((
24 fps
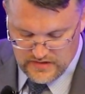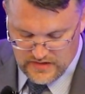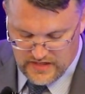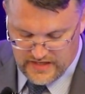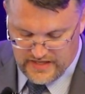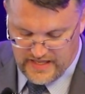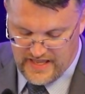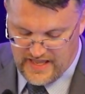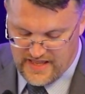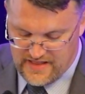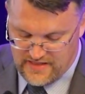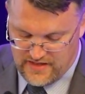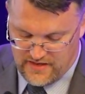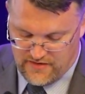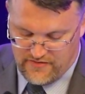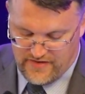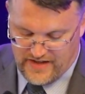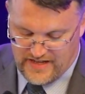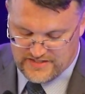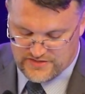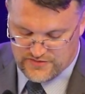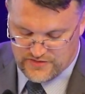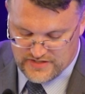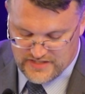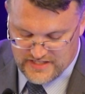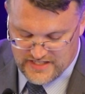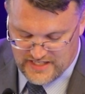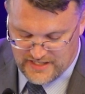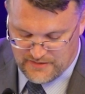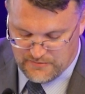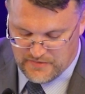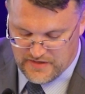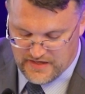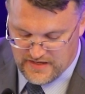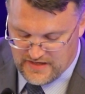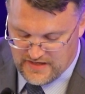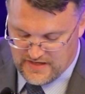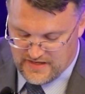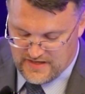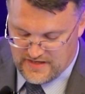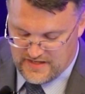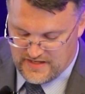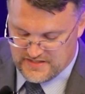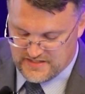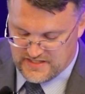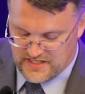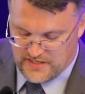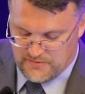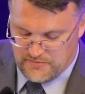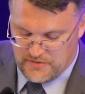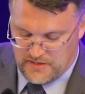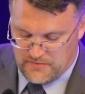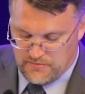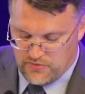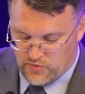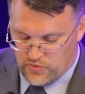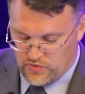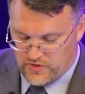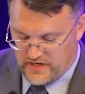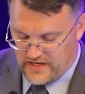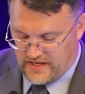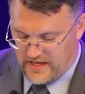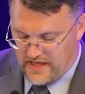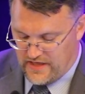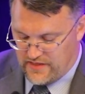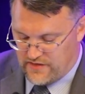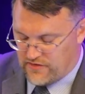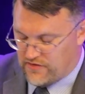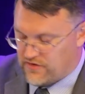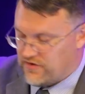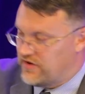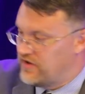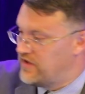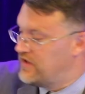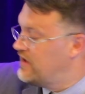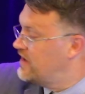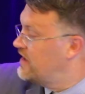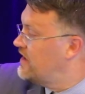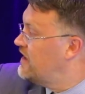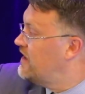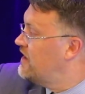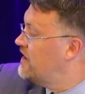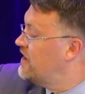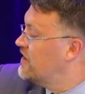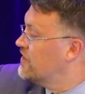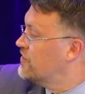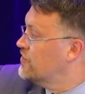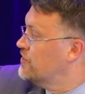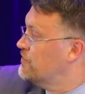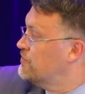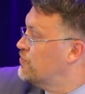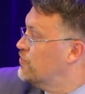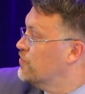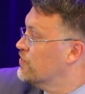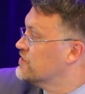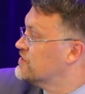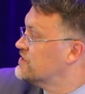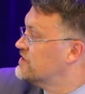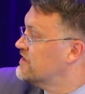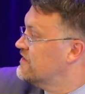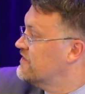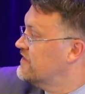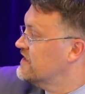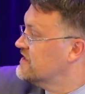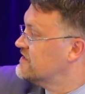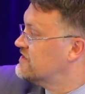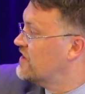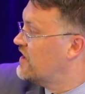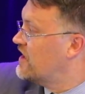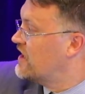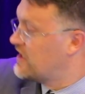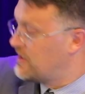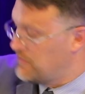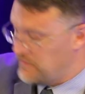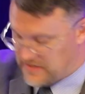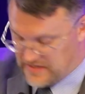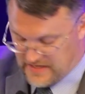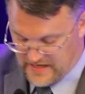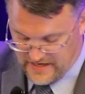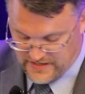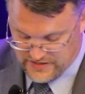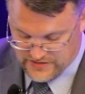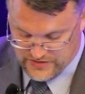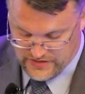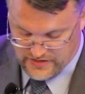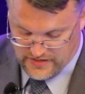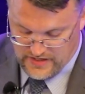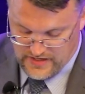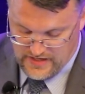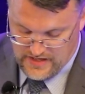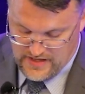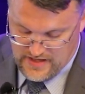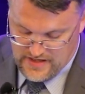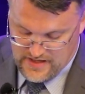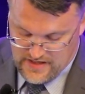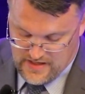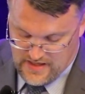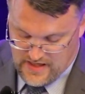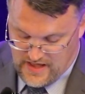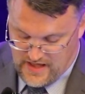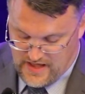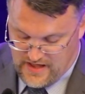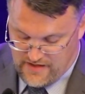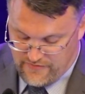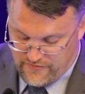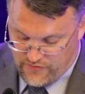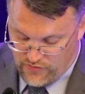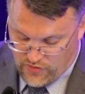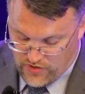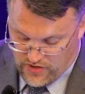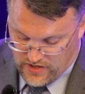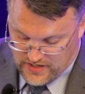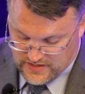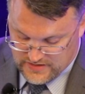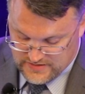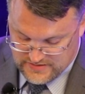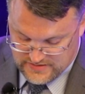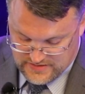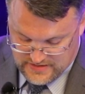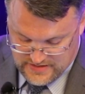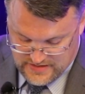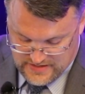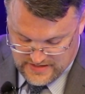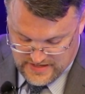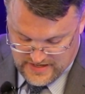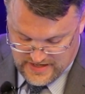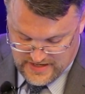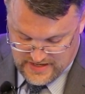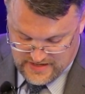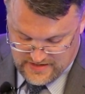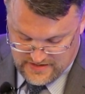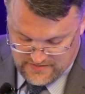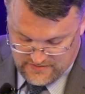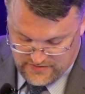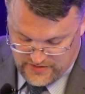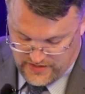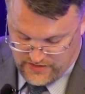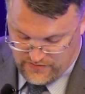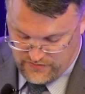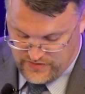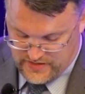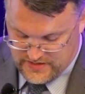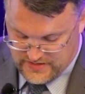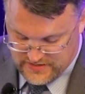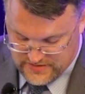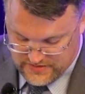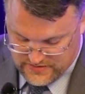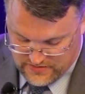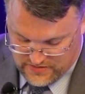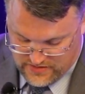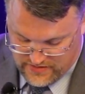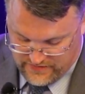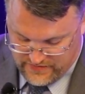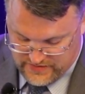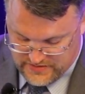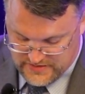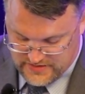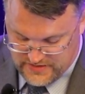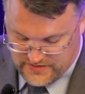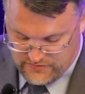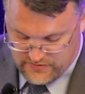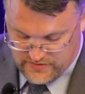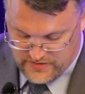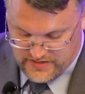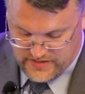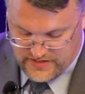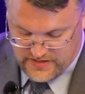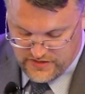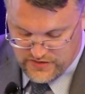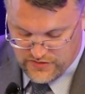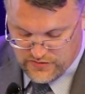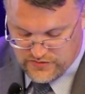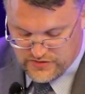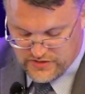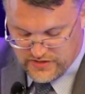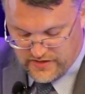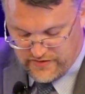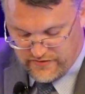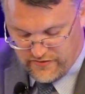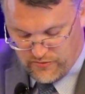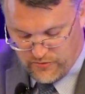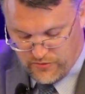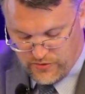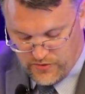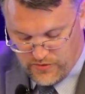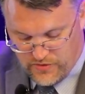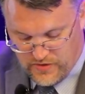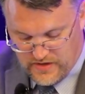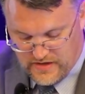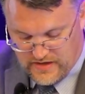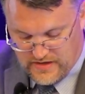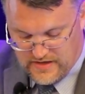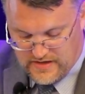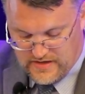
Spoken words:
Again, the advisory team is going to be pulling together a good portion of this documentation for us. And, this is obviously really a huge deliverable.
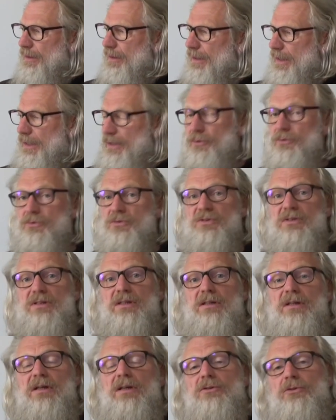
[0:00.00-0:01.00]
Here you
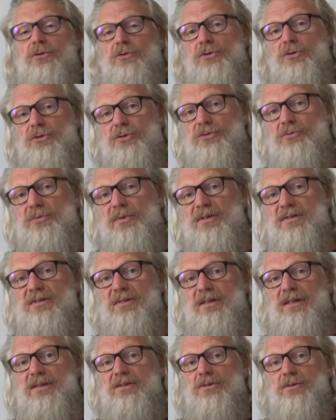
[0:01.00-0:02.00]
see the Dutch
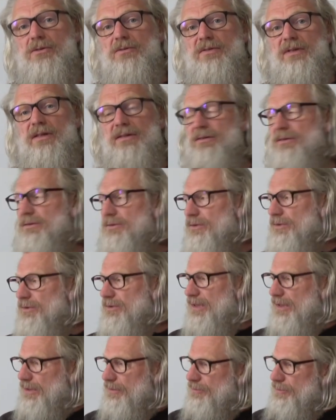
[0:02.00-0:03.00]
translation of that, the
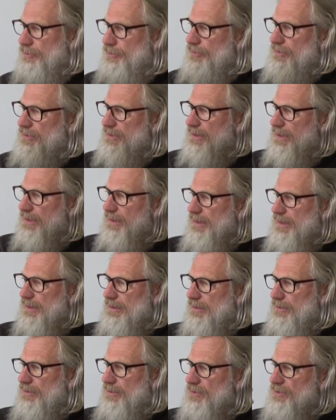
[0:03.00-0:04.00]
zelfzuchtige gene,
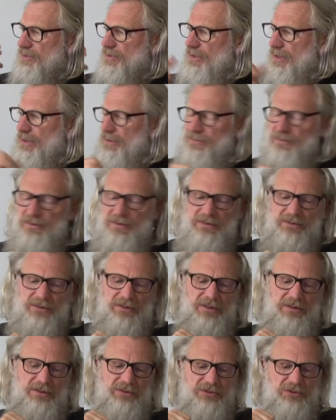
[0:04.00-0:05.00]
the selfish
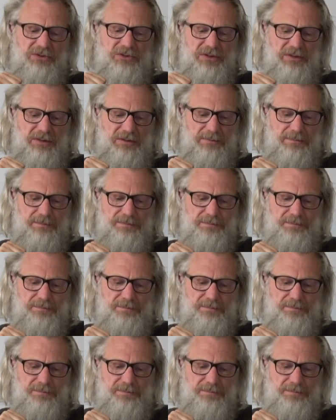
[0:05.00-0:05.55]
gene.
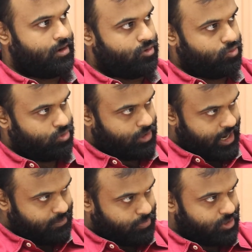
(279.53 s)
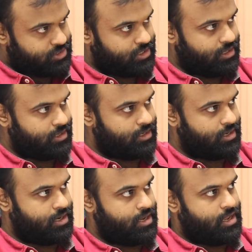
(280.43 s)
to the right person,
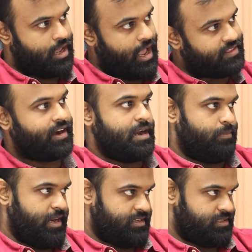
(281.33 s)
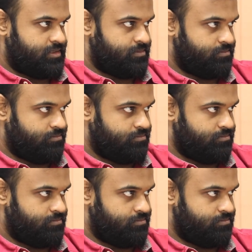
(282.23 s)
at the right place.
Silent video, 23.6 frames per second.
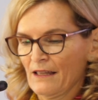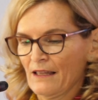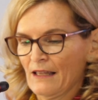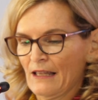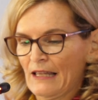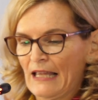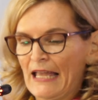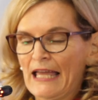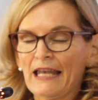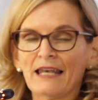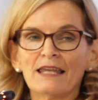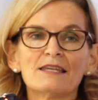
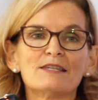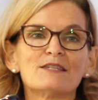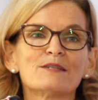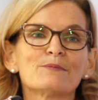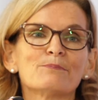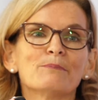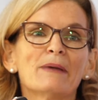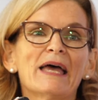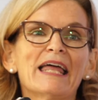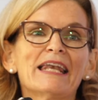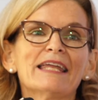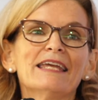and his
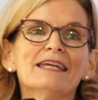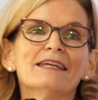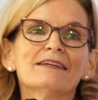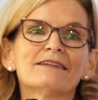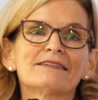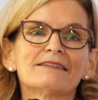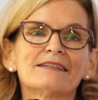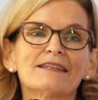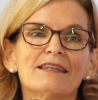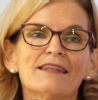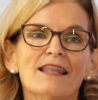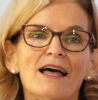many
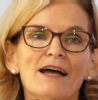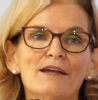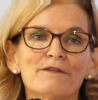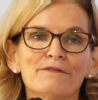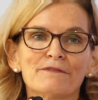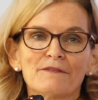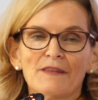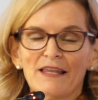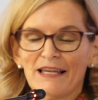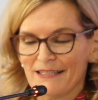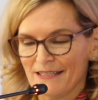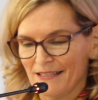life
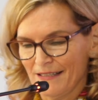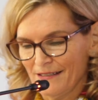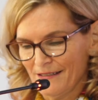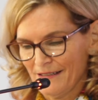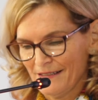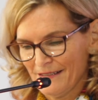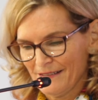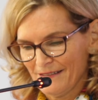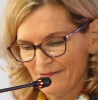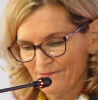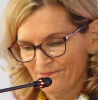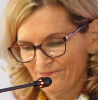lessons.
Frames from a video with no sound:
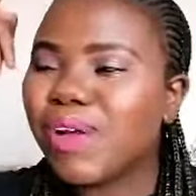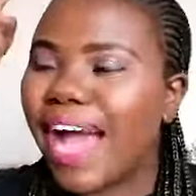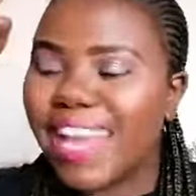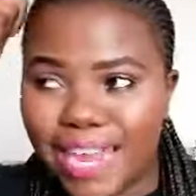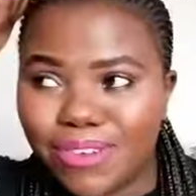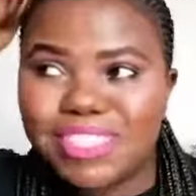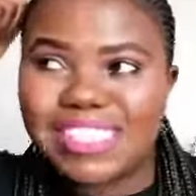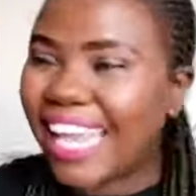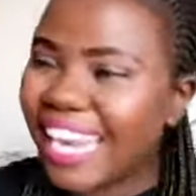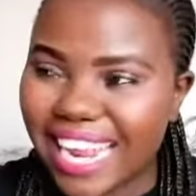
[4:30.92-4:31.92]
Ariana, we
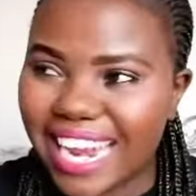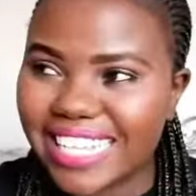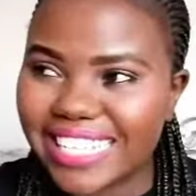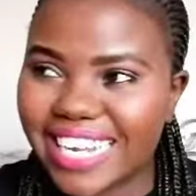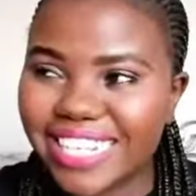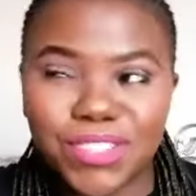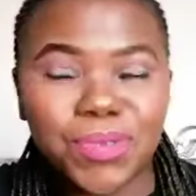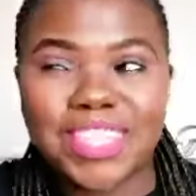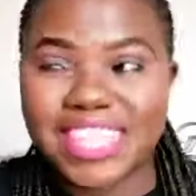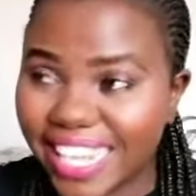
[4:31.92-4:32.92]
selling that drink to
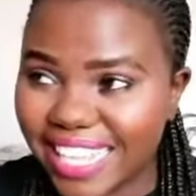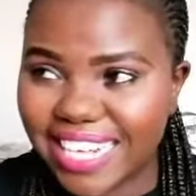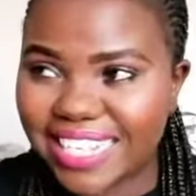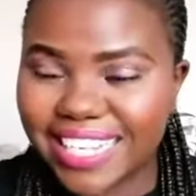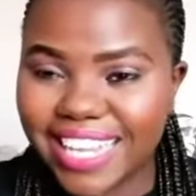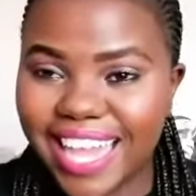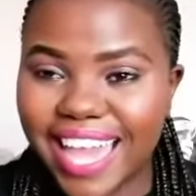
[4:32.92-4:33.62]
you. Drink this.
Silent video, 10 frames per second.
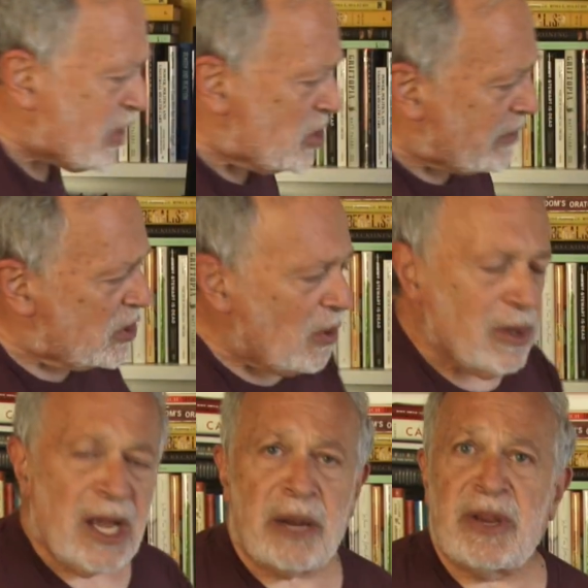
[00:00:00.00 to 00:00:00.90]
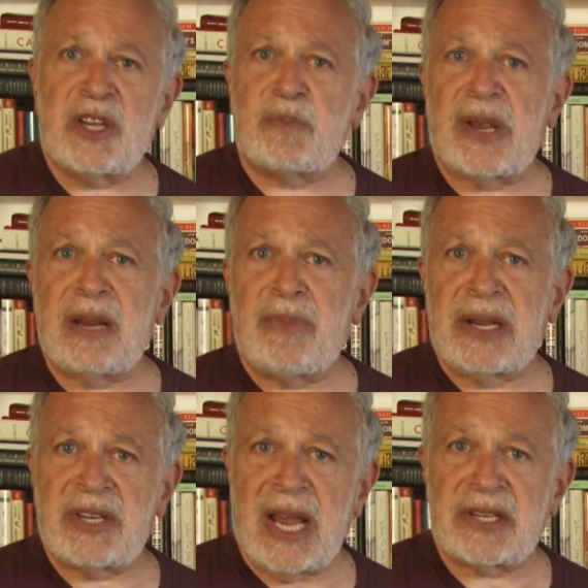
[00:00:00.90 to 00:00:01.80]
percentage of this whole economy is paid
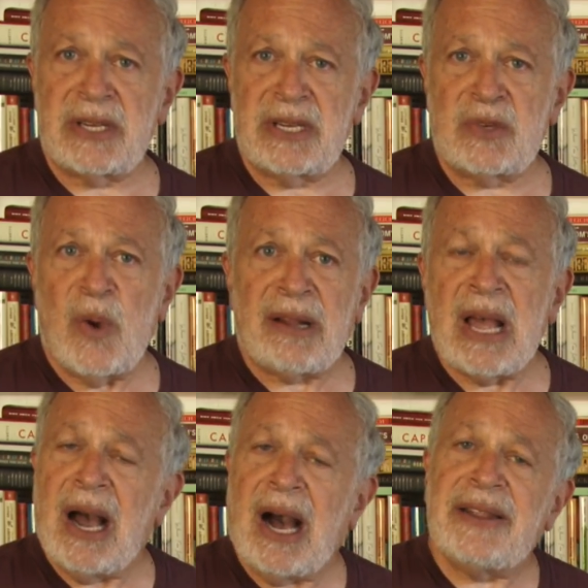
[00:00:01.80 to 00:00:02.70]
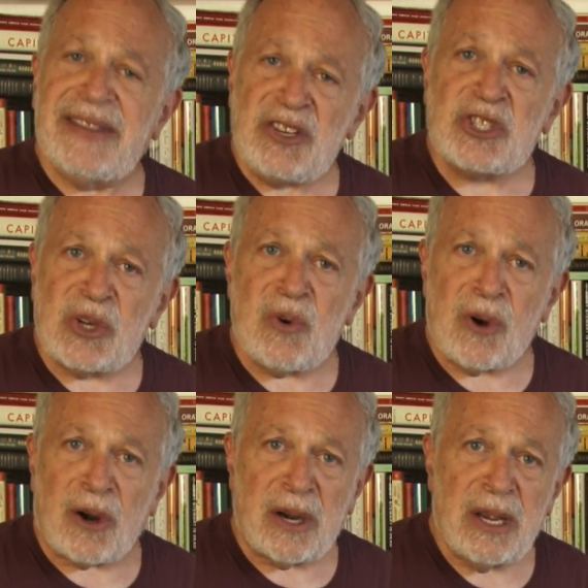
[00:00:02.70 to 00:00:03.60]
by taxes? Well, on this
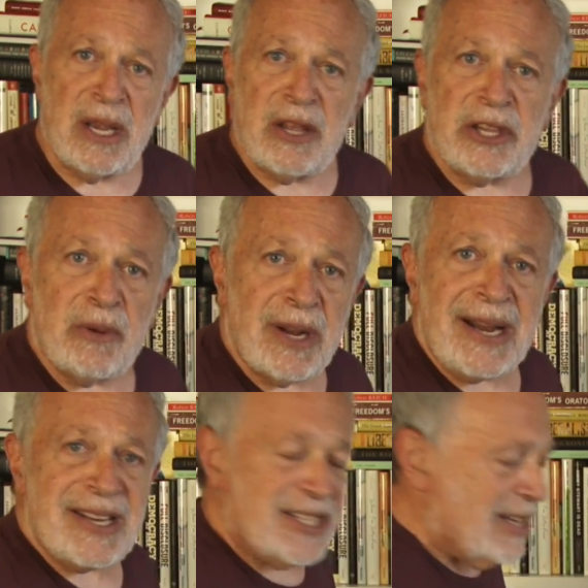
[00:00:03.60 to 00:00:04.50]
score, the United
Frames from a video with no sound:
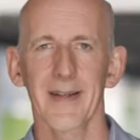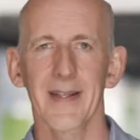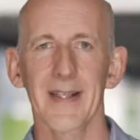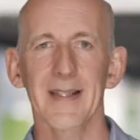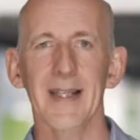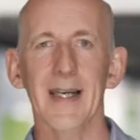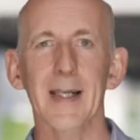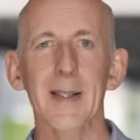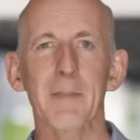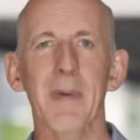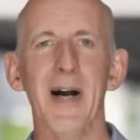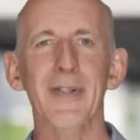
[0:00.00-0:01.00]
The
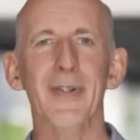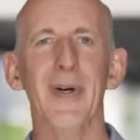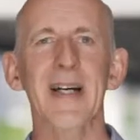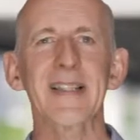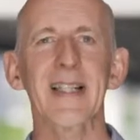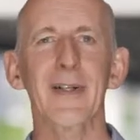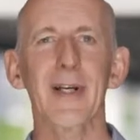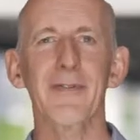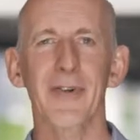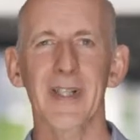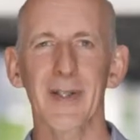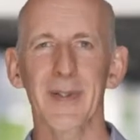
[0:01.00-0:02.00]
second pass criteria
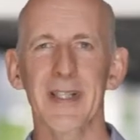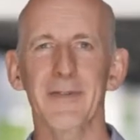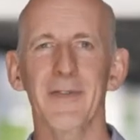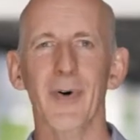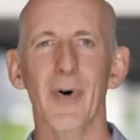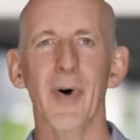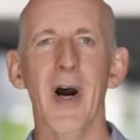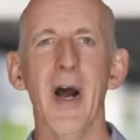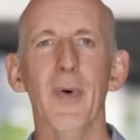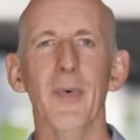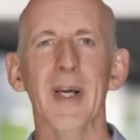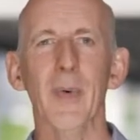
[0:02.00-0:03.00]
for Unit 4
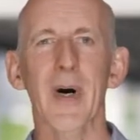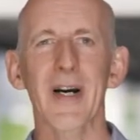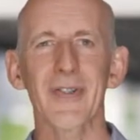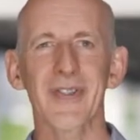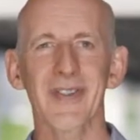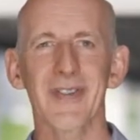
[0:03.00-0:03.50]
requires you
))
▶ _Problem details_:
Could you give all the records again, exactly, minus the pictures?

▶ _Solution for this exercise_:
24 fps
Spoken words:
Again, the advisory team is going to be pulling together a good portion of this documentation for us. And, this is obviously really a huge deliverable.
[0:00.00-0:01.00]
Here you
[0:01.00-0:02.00]
see the Dutch
[0:02.00-0:03.00]
translation of that, the
[0:03.00-0:04.00]
zelfzuchtige gene,
[0:04.00-0:05.00]
the selfish
[0:05.00-0:05.55]
gene.
(279.53 s)
(280.43 s)
to the right person,
(281.33 s)
(282.23 s)
at the right place.
Silent video, 23.6 frames per second.
and his
many
life
lessons.
Frames from a video with no sound:
[4:30.92-4:31.92]
Ariana, we
[4:31.92-4:32.92]
selling that drink to
[4:32.92-4:33.62]
you. Drink this.
Silent video, 10 frames per second.
[00:00:00.00 to 00:00:00.90]
[00:00:00.90 to 00:00:01.80]
percentage of this whole economy is paid
[00:00:01.80 to 00:00:02.70]
[00:00:02.70 to 00:00:03.60]
by taxes? Well, on this
[00:00:03.60 to 00:00:04.50]
score, the United
Frames from a video with no sound:
[0:00.00-0:01.00]
The
[0:01.00-0:02.00]
second pass criteria
[0:02.00-0:03.00]
for Unit 4
[0:03.00-0:03.50]
requires you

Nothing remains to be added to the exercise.